What the exercise asks - Repeat the material exactly from its first line to the line that includes "[0:11.70-0:12.60]". Skip pictures.

START Data

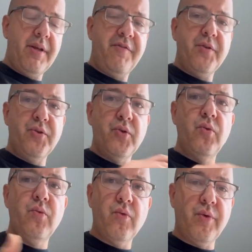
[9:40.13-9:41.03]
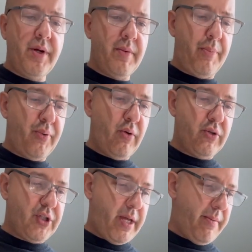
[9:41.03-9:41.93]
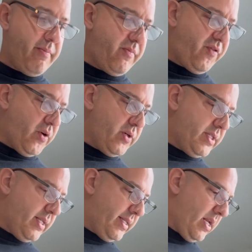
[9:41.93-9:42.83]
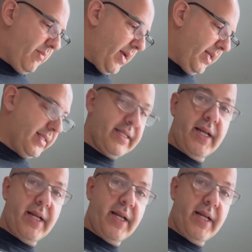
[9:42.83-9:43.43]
If you do approach them first and tell them, hey, listen,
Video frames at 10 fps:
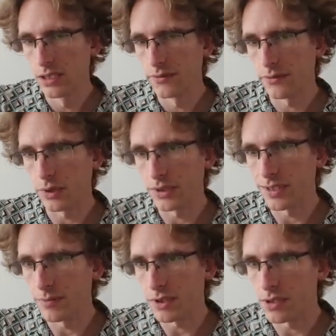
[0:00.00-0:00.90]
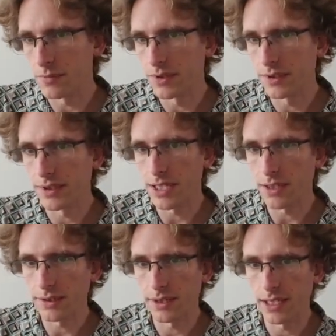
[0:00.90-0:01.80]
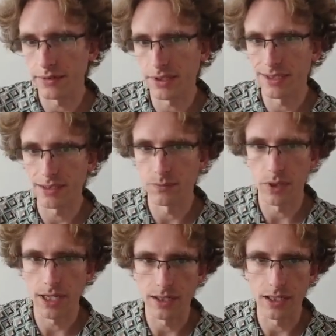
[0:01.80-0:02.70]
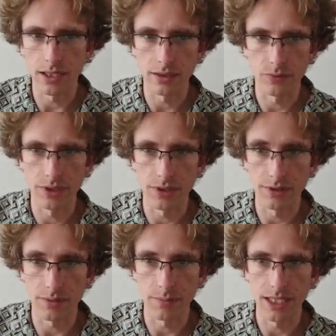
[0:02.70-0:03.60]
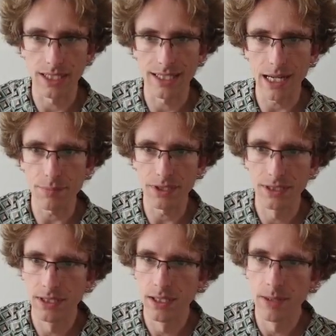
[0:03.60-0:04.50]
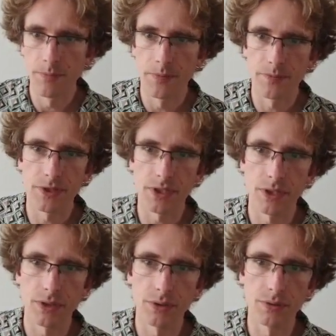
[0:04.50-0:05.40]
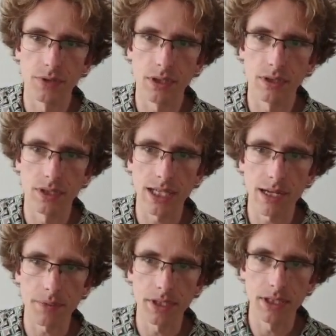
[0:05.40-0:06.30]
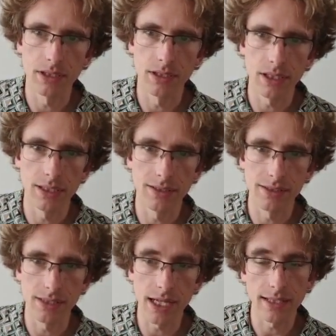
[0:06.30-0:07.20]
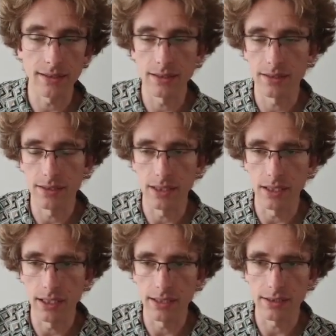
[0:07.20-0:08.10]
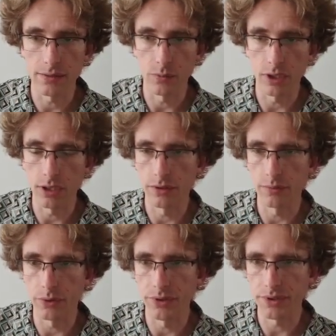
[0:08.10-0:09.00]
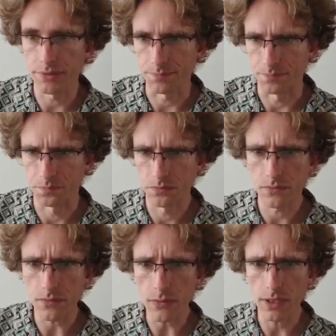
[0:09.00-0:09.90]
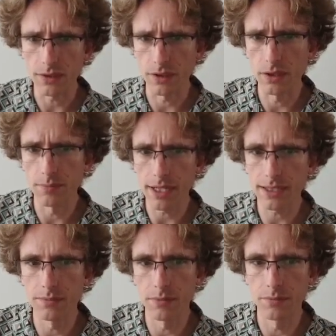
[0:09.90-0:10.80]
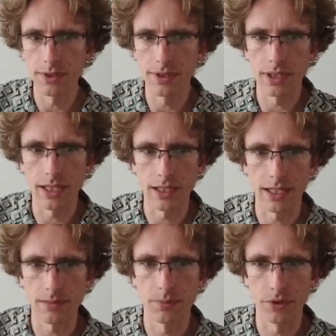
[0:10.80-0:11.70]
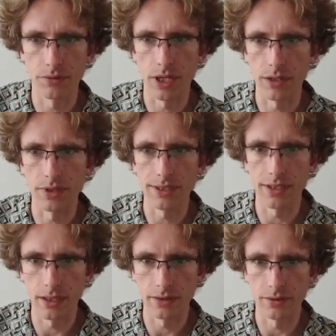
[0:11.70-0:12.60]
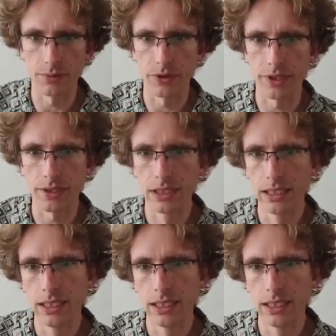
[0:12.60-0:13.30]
For a team tournament, they also have a system where results are being capped. So the cap in ETC at ETC is 100 points. So maximum you can get per round is 100 points.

END Data

Answer to this task -
[9:40.13-9:41.03]
[9:41.03-9:41.93]
[9:41.93-9:42.83]
[9:42.83-9:43.43]
If you do approach them first and tell them, hey, listen,
Video frames at 10 fps:
[0:00.00-0:00.90]
[0:00.90-0:01.80]
[0:01.80-0:02.70]
[0:02.70-0:03.60]
[0:03.60-0:04.50]
[0:04.50-0:05.40]
[0:05.40-0:06.30]
[0:06.30-0:07.20]
[0:07.20-0:08.10]
[0:08.10-0:09.00]
[0:09.00-0:09.90]
[0:09.90-0:10.80]
[0:10.80-0:11.70]
[0:11.70-0:12.60]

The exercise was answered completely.